BF16, or bfloat16, is a shortened floating point data type based on the IEEE 32-bit single-precision floating point data type (f32) and is used to accelerate machine learning by reducing storage requirements and increasing the calculation speed of ML algorithms.
Tachyum provided support for BF16 for use with GCC 13.2 (GNU Compiler Collection) and tested the software integration of BF16. Tachyum supports the same floating-point BF16 operations as IEEE FP32 and FP64 in hardware.
Tachyum’s Prodigy was designed to handle matrix and vector processing from the ground up and among Prodigy’s vector and matrix features are support for a range of data types (FP64, FP32, TF32, BF16, Int8, FP8, FP4 and TAI); 2x1024-bit vector units per core; AI sparsity and super-sparsity support; and no penalty for misaligned vector loads or stores when crossing cache lines.
This built-in support offers, according to Tachyum, high performance for AI training and inference workloads, increases performance and reduces memory utilisation.
"Two months ago, Tachyum successfully integrated the BF16 datatype into Prodigy’s GCC compiler and software distribution," said Dr. Radoslav Danilak, founder and CEO of Tachyum. “Since there is no standard application test, we developed an AI inference BF16 test application that has since been vetted for use on the Prodigy FPGA. The BF16 test application on FPGA shows that it performs optimally as part of Tachyum AI’s tensor matrix operations.”
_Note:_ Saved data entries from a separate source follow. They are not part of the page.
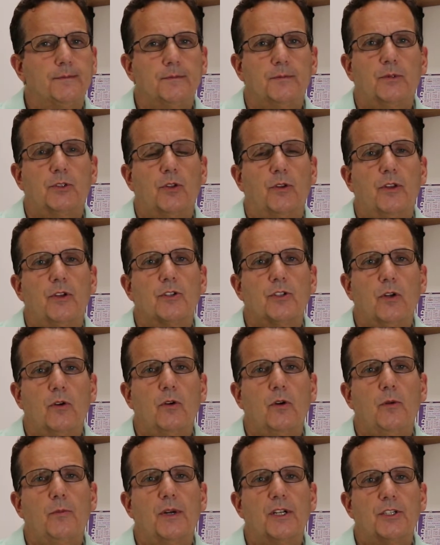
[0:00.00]
So there's a
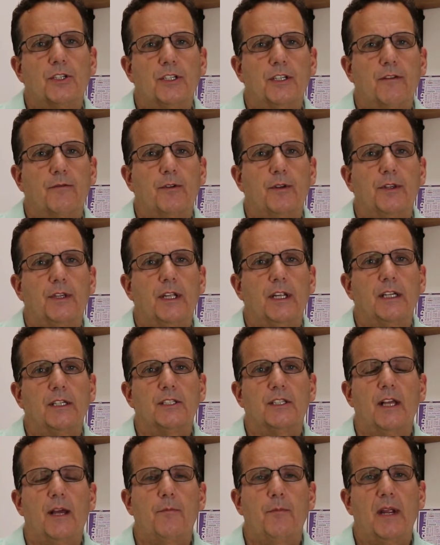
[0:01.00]
whole bunch of different
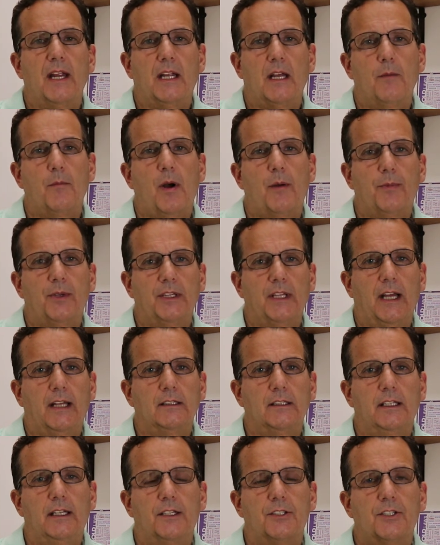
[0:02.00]
things that may come up on that
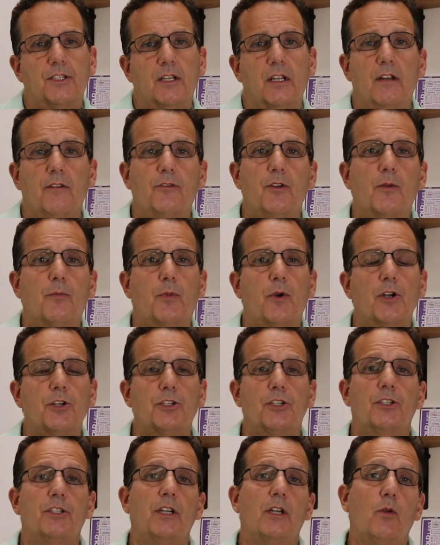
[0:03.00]
list. If you're
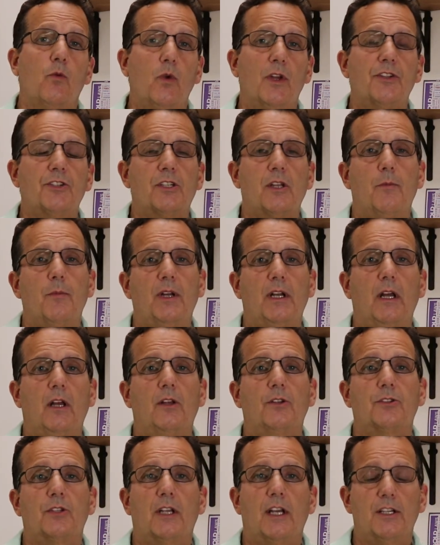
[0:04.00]
purchasing with someone
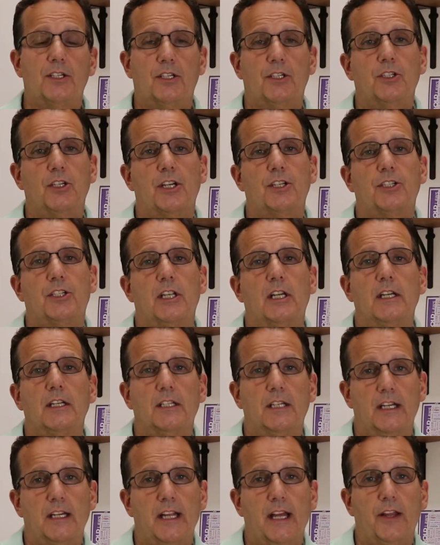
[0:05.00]
else, I suggest sitting
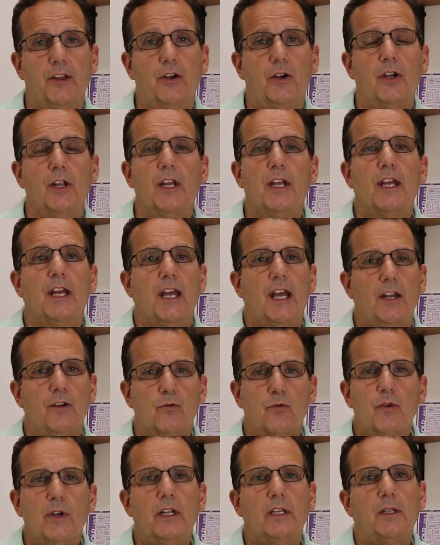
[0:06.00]
together
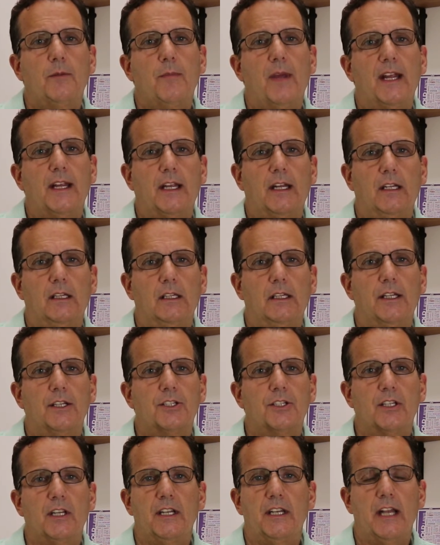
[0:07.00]
and really making a
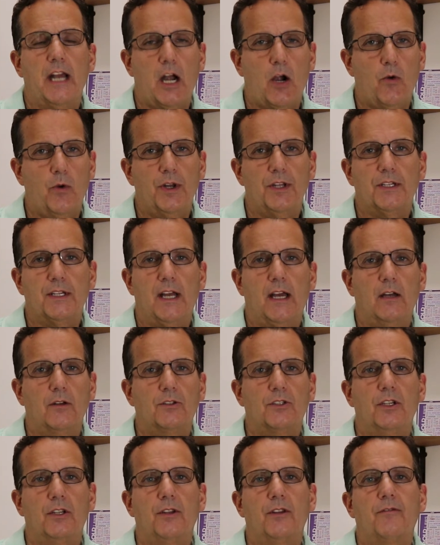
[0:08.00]
list and narrowing it
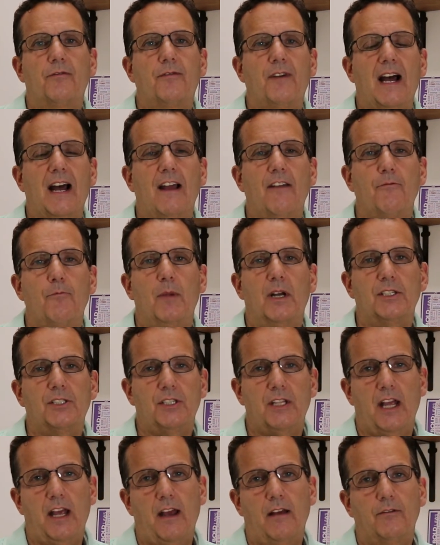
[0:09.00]
down to the 5
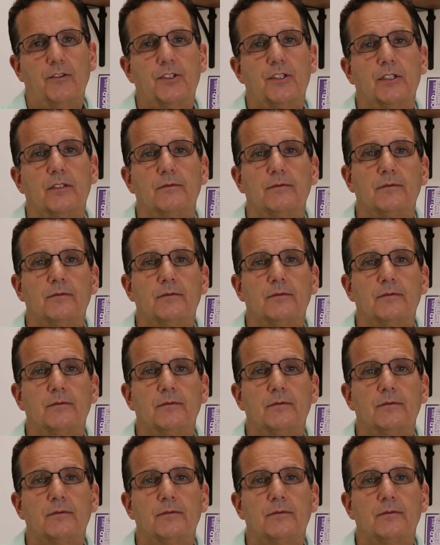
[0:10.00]
must-haves.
As a Universal Processor that’s suitable for all workloads, Prodigy-powered data centre servers will be able to dynamically switch between computational domains (such as AI/ML, HPC, and cloud) with a single homogeneous architecture.
According to Tachyum, by eliminating the need for expensive dedicated AI hardware and dramatically increasing server utilisation, Prodigy will reduce CAPEX and OPEX significantly while delivering significant improvements in terms of performance, power, and economics.
Prodigy integrates 192 high-performance custom-designed 64-bit compute cores, to deliver up to 4.5x the performance of the highest-performing x86 processors for cloud workloads, up to 3x that of the highest performing GPU for HPC, and 6x for AI applications.